*Task details*:
Your task is to output the listing word for word, with pictures excluded.
---*---
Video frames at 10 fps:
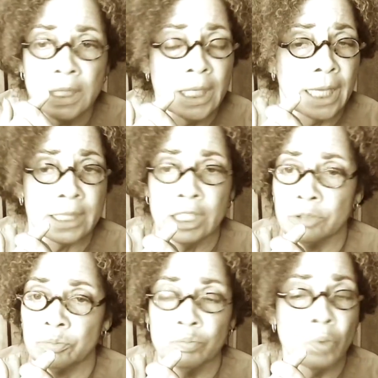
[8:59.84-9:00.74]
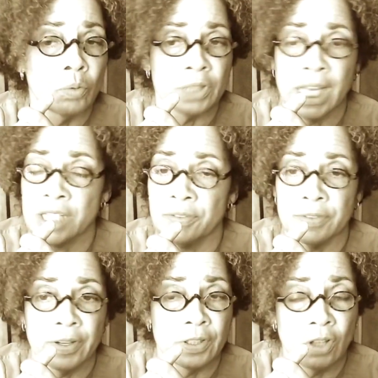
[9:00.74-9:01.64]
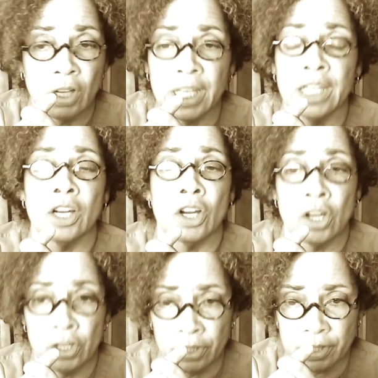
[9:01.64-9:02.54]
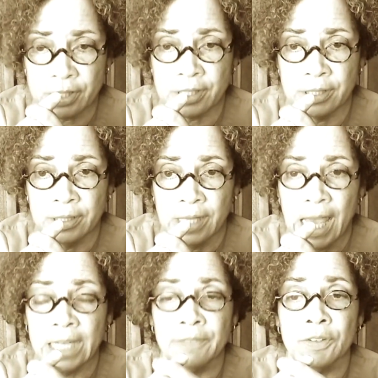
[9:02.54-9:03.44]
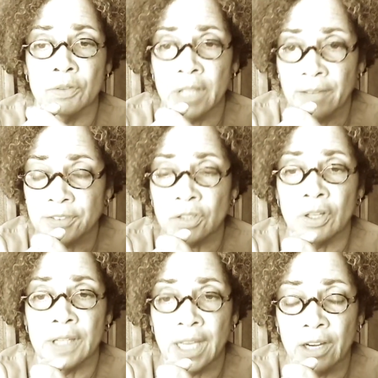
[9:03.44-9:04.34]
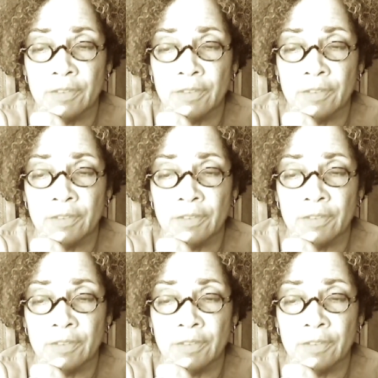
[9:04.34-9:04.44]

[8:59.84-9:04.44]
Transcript: it won't last for very long. It hurts. And if you left it on there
---*---
*Solution to the exercise*:
Video frames at 10 fps:
[8:59.84-9:00.74]
[9:00.74-9:01.64]
[9:01.64-9:02.54]
[9:02.54-9:03.44]
[9:03.44-9:04.34]
[9:04.34-9:04.44]

[8:59.84-9:04.44]
Transcript: it won't last for very long. It hurts. And if you left it on there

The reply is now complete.